CLEAR THE ROADS & CLEAN THE AIR: TESCO signed a data-share agreement with us. OCADO express interest – Croydon BC and TfL will consider installing a $300 million TTINT “Typical Circuit” from an M25 transfer depot, to end Croydon’s twice-daily traffic gridlocks. Croydon will make $50 million a year profit from the circuit. TTINT features in a Transport for London (TfL) Future Freight paper; TfL’s ex-Vice-Chair, Dave Wetzel, globally recommends it. The global pipeline industry can readily install our “Typical 100 km Circuits” to deliver food & dry-goods. 

ECONOMICAL: It is better to install & extend TTINT than to continually patch-up existing damaged roads. TTINT reverses the startling fact that for today’s road and rail freight, 92% of the fuel moves the heavy, often empty vehicles; only 8% moves the cargo. Minimum Weight Vehicles (MWVs) can economically reverse this. Pipelines are the ultimate MWVs, with the best parcel-to-vehicle ratios.

CRITICS: We have promoted TTINT widely since 2006. It saves $340 million of diesel fuel annually on delivering groceries for Greater London, which extrapolates across the UK as savings of $2.7 billion in diesel fuel; oil companies fear this. Road damage is 70% caused by HGV’s and costs $10 billion a year. New UK roads investment is estimated as $7 billion a year; road builders rely on this. Road repairers and freight-vehicle promoters cry “No new infrastructure” while we spend $17 billion a year on “old infrastructure”.  TTINT isn’t so new – water pipelines date-back to ancient Rome. Oil & Gas pipelines have fuelled all civilised regions, globally, for a century.

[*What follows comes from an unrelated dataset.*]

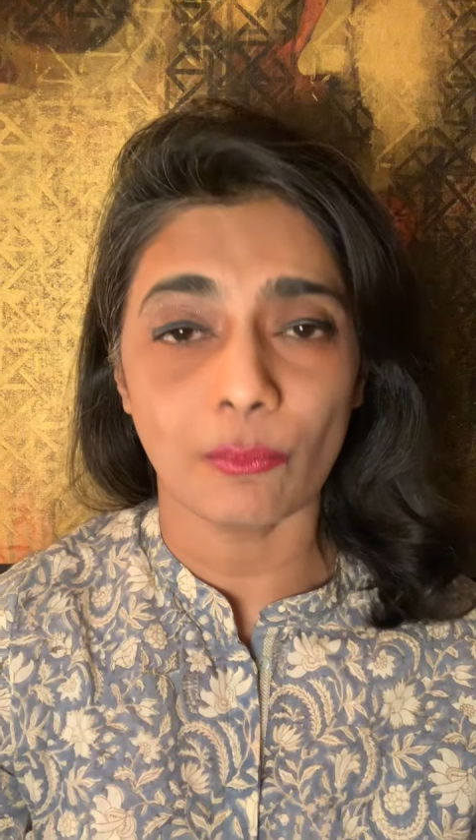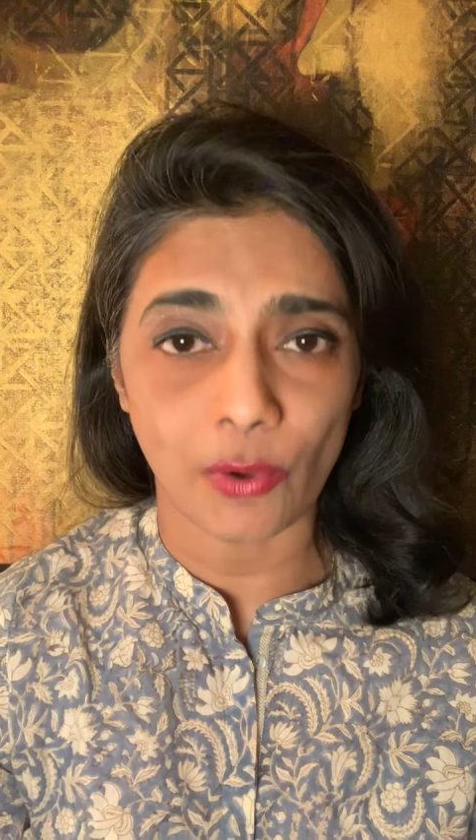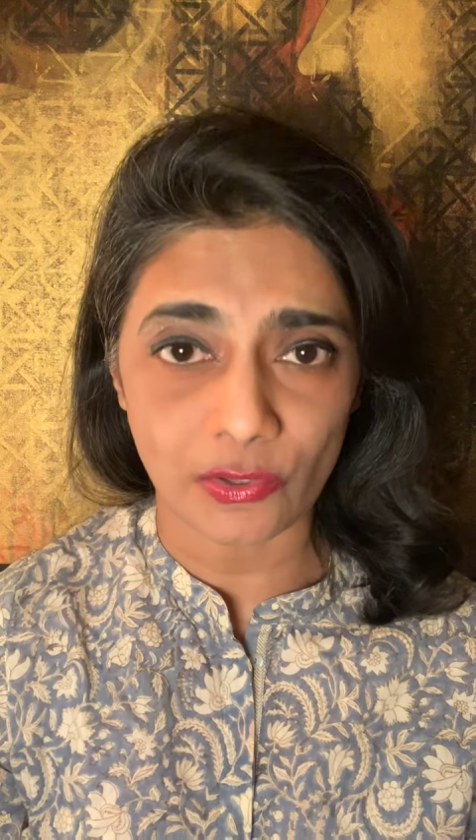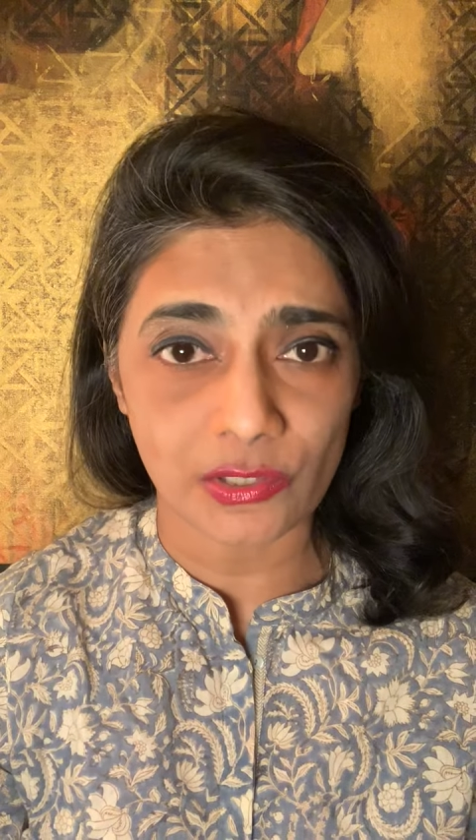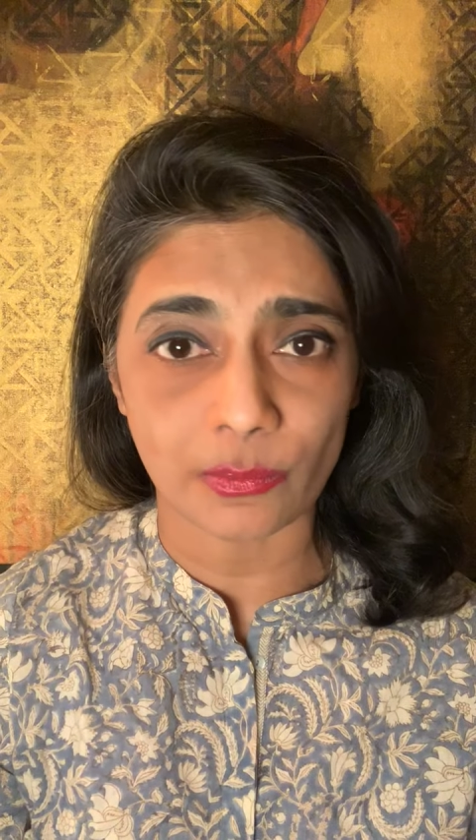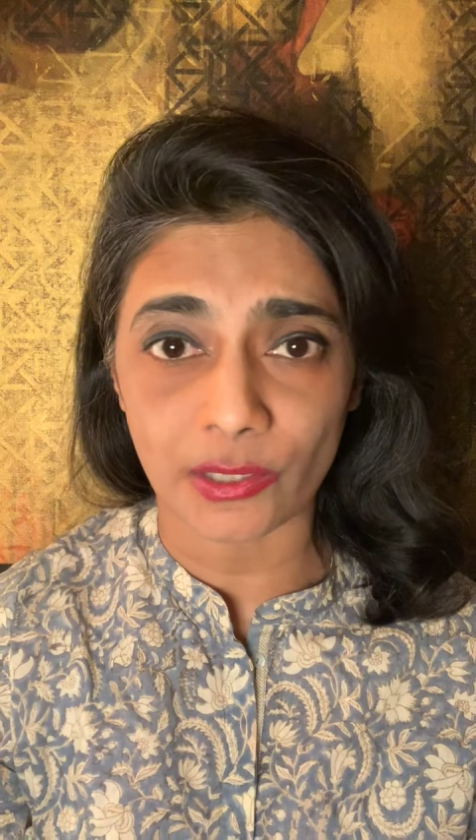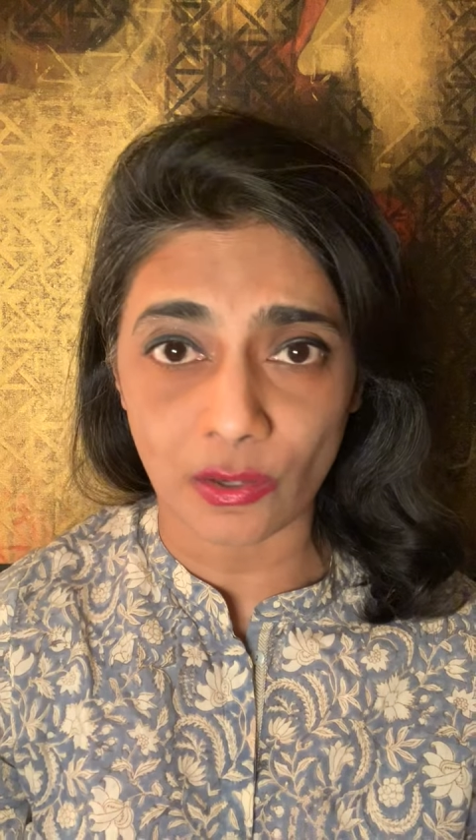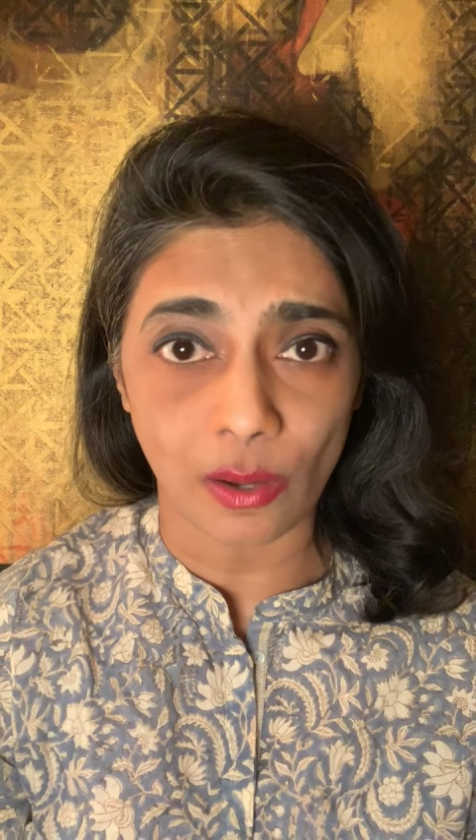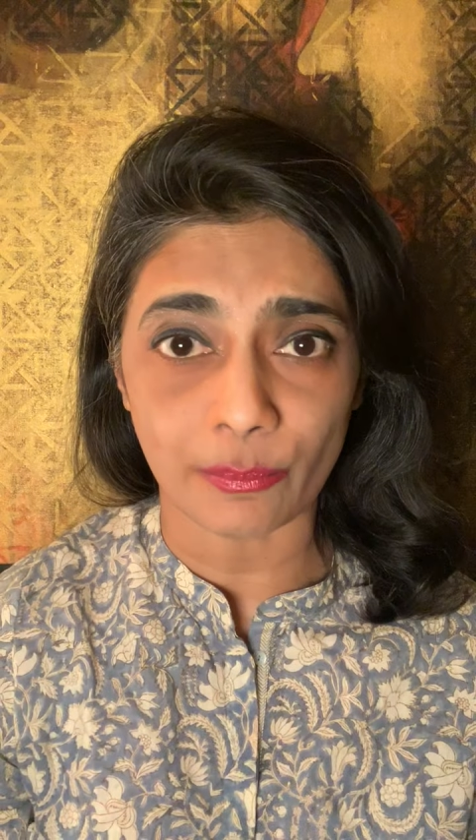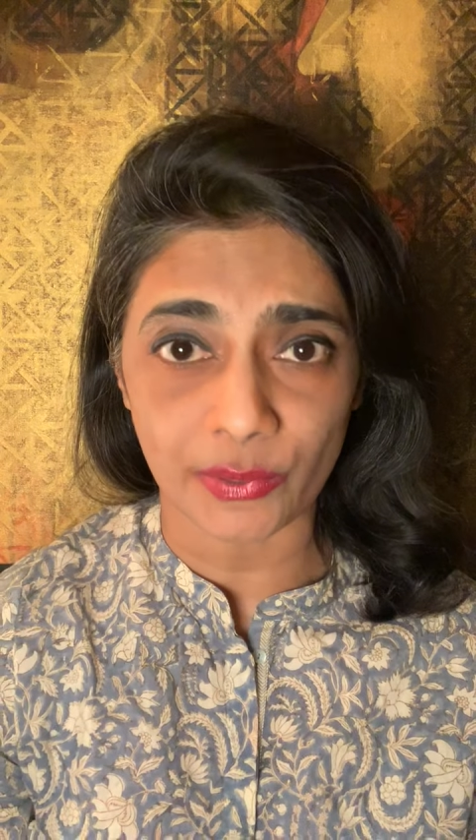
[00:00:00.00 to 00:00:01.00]
possible
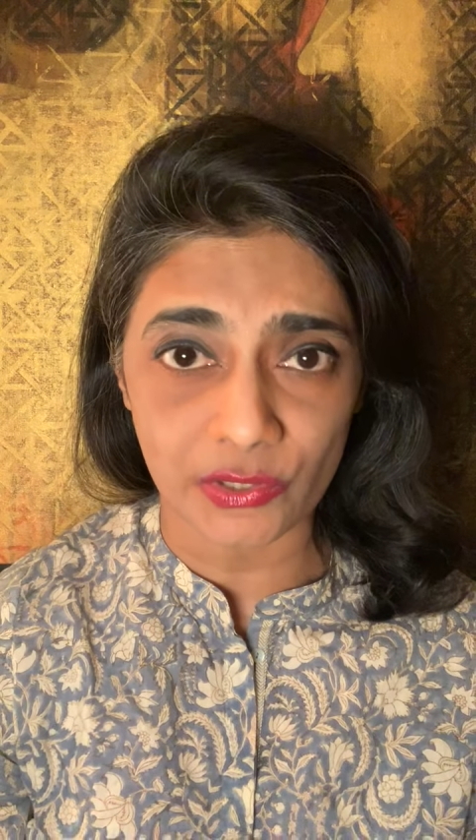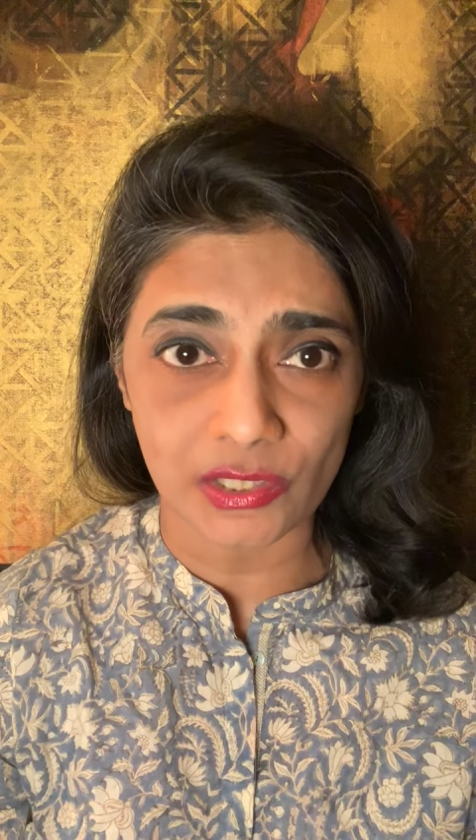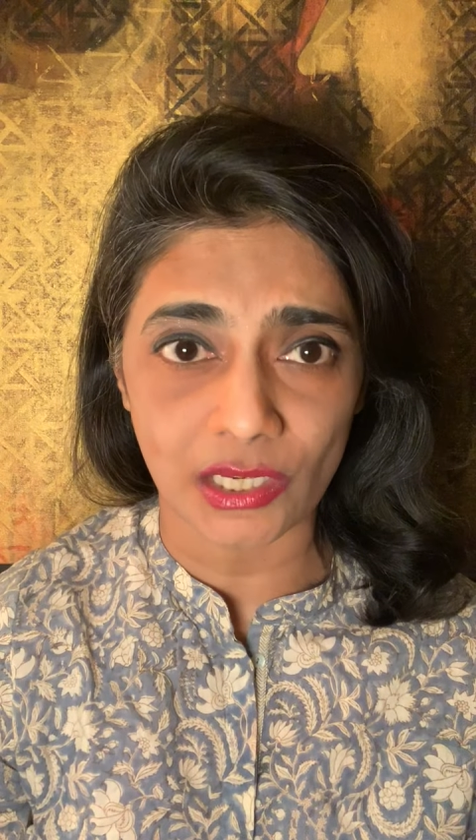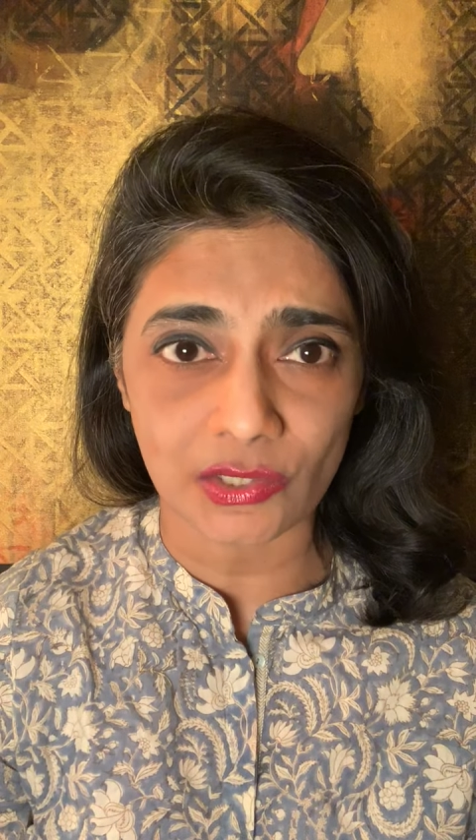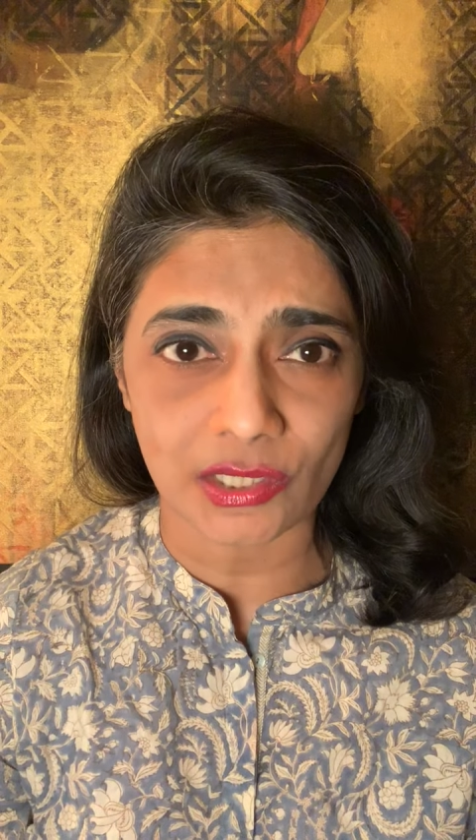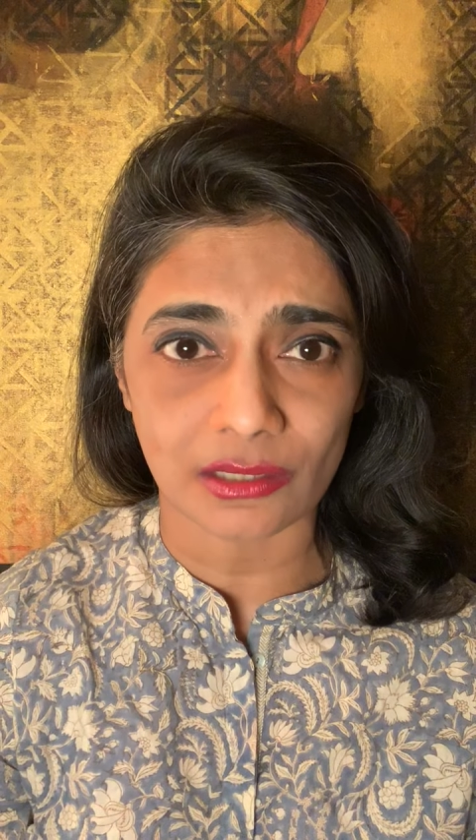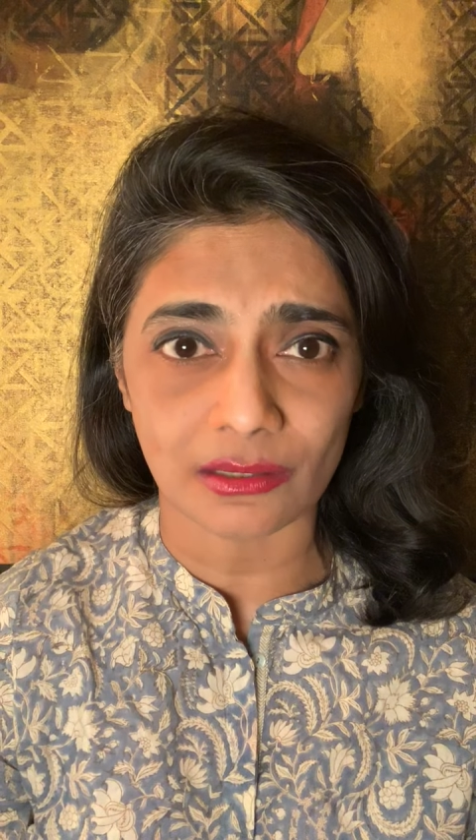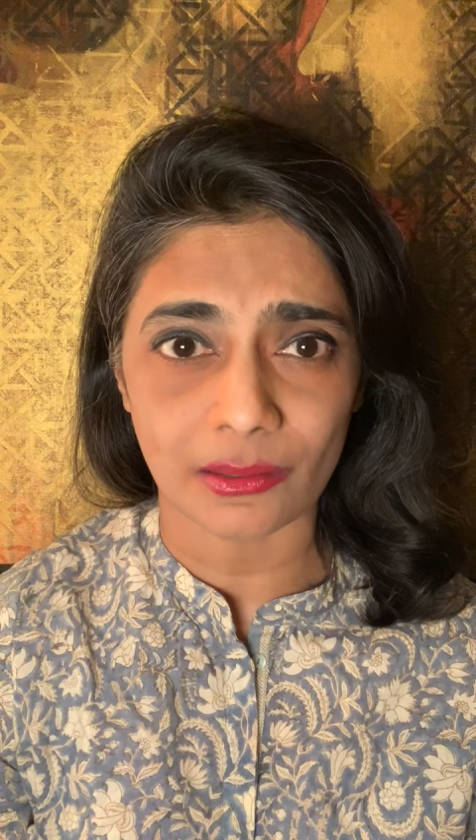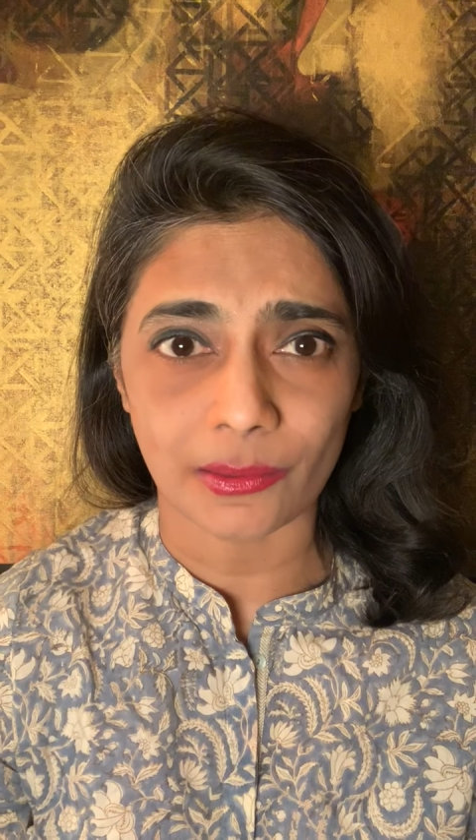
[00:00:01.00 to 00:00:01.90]
compensation.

PROFITABLE: TTINT is professionally priced and costed. The advantages are many. If 40 ft. long, 30 tonne HGVs, at 60 mph, leave 3 vehicle lengths for safety, think of the road space they occupy. 

SHORTER SAFER JOURNEYS: Travelling under, over or through obstacles, pipeline journeys are far shorter. It reaches many more destinations (Terminals) – delivering direct into offices, schools, colleges, streets, stores and recyclers.
ROAD & RAIL DAMAGE: Replace HGVs and the costs and frequency of repairs, on for example the M25, are greatly reduced. Reduce road works, and let lighter traffic flow easily, and costs and pollution are reduced. 

COMMERCIALLY SCALEABLE: TTINT does not need a national network to start. Engineers describe it as “Shovel Ready”. It will be installed in 100 km Typical Circuits, each with about 300 IN/OUT Terminals. These Circuits will later be linked to form TTINT nationally and then internationally. TTINT pipelines can be laid under-seas and through mountains, as are water, gas & oil pipes.




EXAMPLE: Croydon – 130,000 homes. To cart groceries IN and the rubbish OUT, daily requires 700 freight vehicles. Replace them and Croydon will eliminate gridlocks. The old-town narrow streets will enjoy clean air, and be free of huge, dangerous delivery vehicles. The main roads will be free running, halving bus and car journey times and air pollution. We address the Final-Mile requirement by decanting into smaller cargo-capsules at local shops. Streets can share a Terminal.

The Croydon Grocery Circuit will cost $3M per km to install, $300M in all, in a loop from a depot on the M25. This Typical Circuit will charge £3 ($5) on members’ Debit Cards per cargo-capsule, and will make profits of about $50 million a year. Various specialist capsules are planned. A simple way to get started will be a direct road-relief-pipeline from, say, Southampton docks to TESCO main hubs – near Northampton. 

CLIMATE CHANGE: Global Warming is real. Seas and estuaries might rise. Many large diameter pipelines already run under seas, rivers, mountains and cities. Pipelines are waterproof. Terminals (exits and entrances) can be raised above anticipated high-water marks. TTINT delivers whatever the weather or climate; even in London-on-Sea. 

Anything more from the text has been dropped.